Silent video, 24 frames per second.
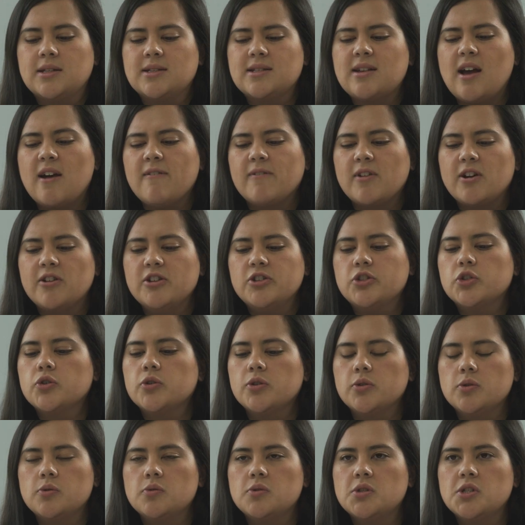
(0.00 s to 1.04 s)
It's not very
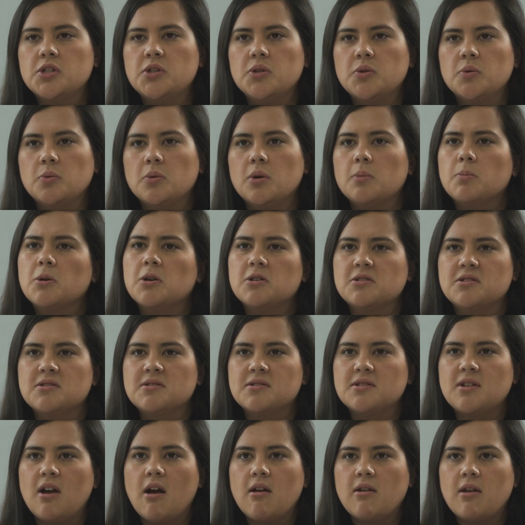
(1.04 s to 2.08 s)
true to a
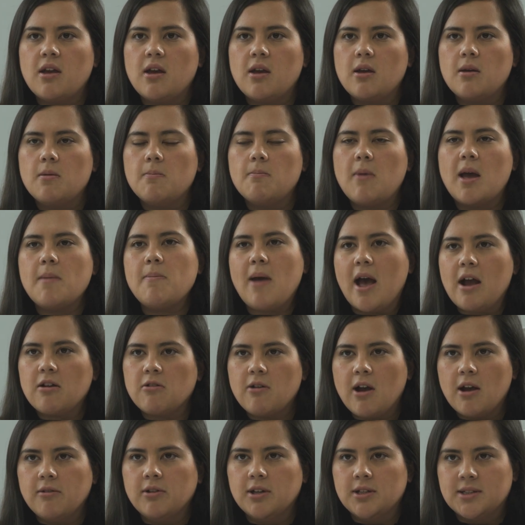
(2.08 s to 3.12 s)
person's socket. My
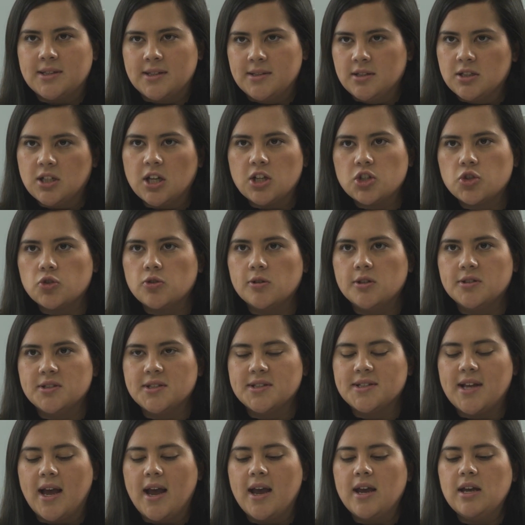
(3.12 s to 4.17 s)
background is industrial
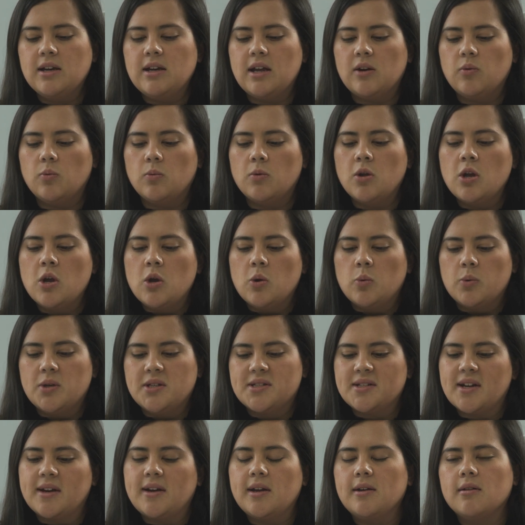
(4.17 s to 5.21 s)
design, and we
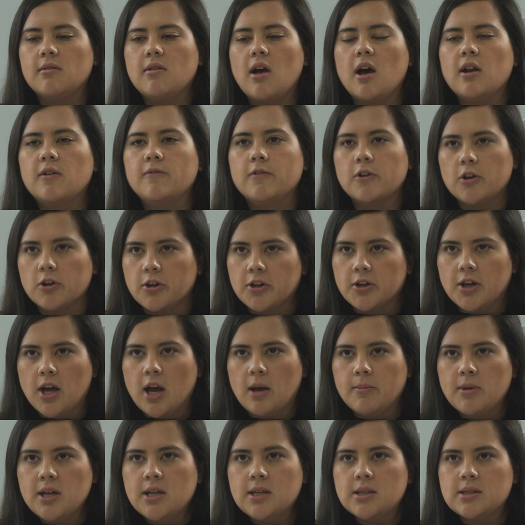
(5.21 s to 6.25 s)
studied a lot of
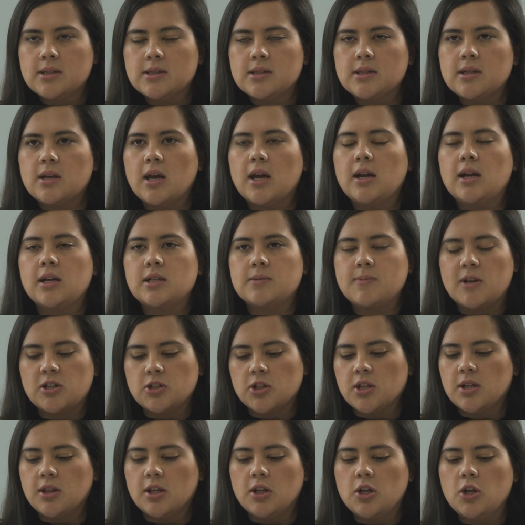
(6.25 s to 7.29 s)
ergonomics, and
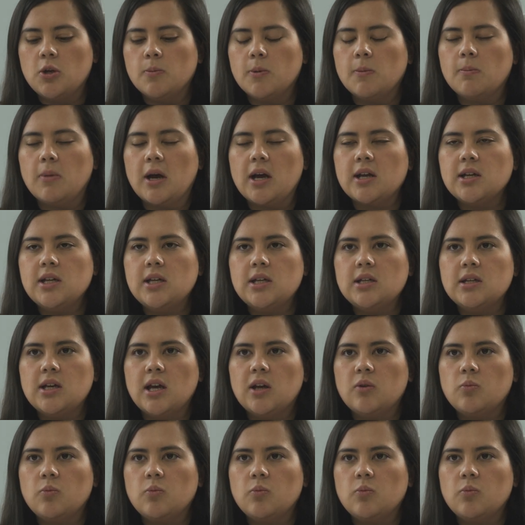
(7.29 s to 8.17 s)
especially in the human body,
※
▸ **Problem requirements**:
Please write out the whole listing exactly, but not the pictures in it.

▸ **Expected output**:
Silent video, 24 frames per second.
(0.00 s to 1.04 s)
It's not very
(1.04 s to 2.08 s)
true to a
(2.08 s to 3.12 s)
person's socket. My
(3.12 s to 4.17 s)
background is industrial
(4.17 s to 5.21 s)
design, and we
(5.21 s to 6.25 s)
studied a lot of
(6.25 s to 7.29 s)
ergonomics, and
(7.29 s to 8.17 s)
especially in the human body,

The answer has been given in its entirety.